In a ruling released July 1, Chief Justice Wallace Jefferson wrote that the voters who complained about the machines “raise legitimate concerns about system integrity and vulnerability. But these are policy disputes more appropriately resolved in the give-and-take of politics.”
Jefferson’s opinion came in a lawsuit brought by Texas Secretary of State Esperanza “Hope” Andrade, the state’s chief elections officer. Andrade sought to overturn an appellate court’s ruling that kept alive the challenge to “paperless” electronic voting machines used in Travis County elections. Travis County’s eSlate machines are produced by Austin-based Hart InterCivic Inc.

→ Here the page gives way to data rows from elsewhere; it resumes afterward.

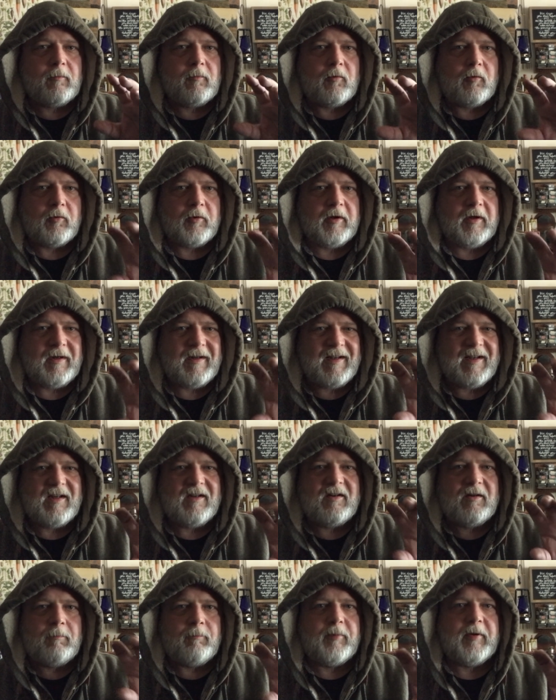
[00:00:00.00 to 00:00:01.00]
grid
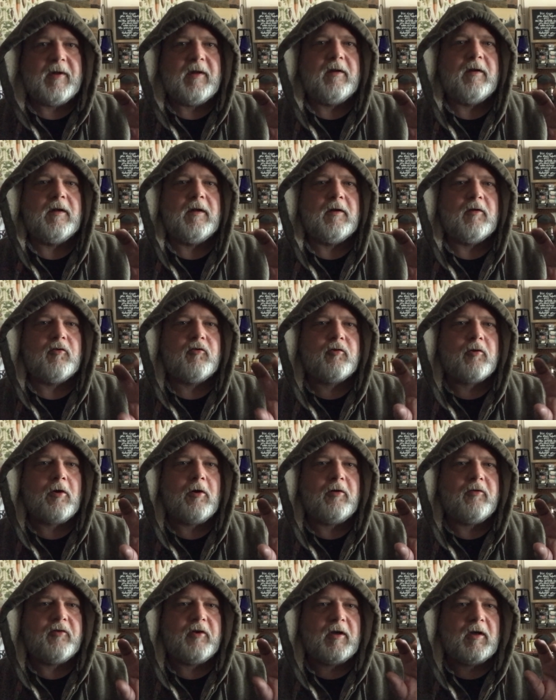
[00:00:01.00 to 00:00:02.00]
independent
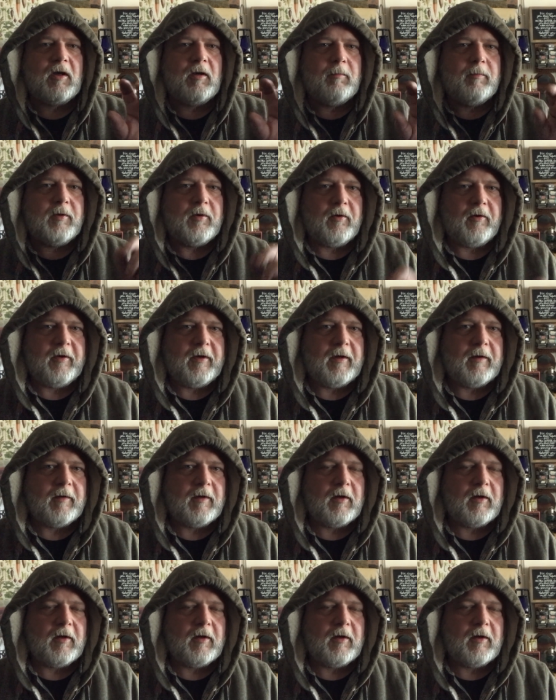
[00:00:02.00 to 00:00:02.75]
charging ability.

The case originated in 2006. The plaintiffs in the case are David Van Os, a Democrat who unsuccessfully ran for attorney general in 2006; the NAACP of Austin and its president, Nelson Linder; and Sonia Santana, a Travis County voter who was a member of Van Os’ campaign committee. The four plaintiffs have been represented primarily by the Austin-based Texas Civil Rights Project.
The secretary of state said the plaintiffs had not shown their own votes actually were miscounted, so their case didn’t hold legal weight. “But the voters’ equal protection complaint is that the eSlate is susceptible to fraud and prone to malfunction, depriving them of the ability to determine whether their votes were counted,” the plaintiffs said.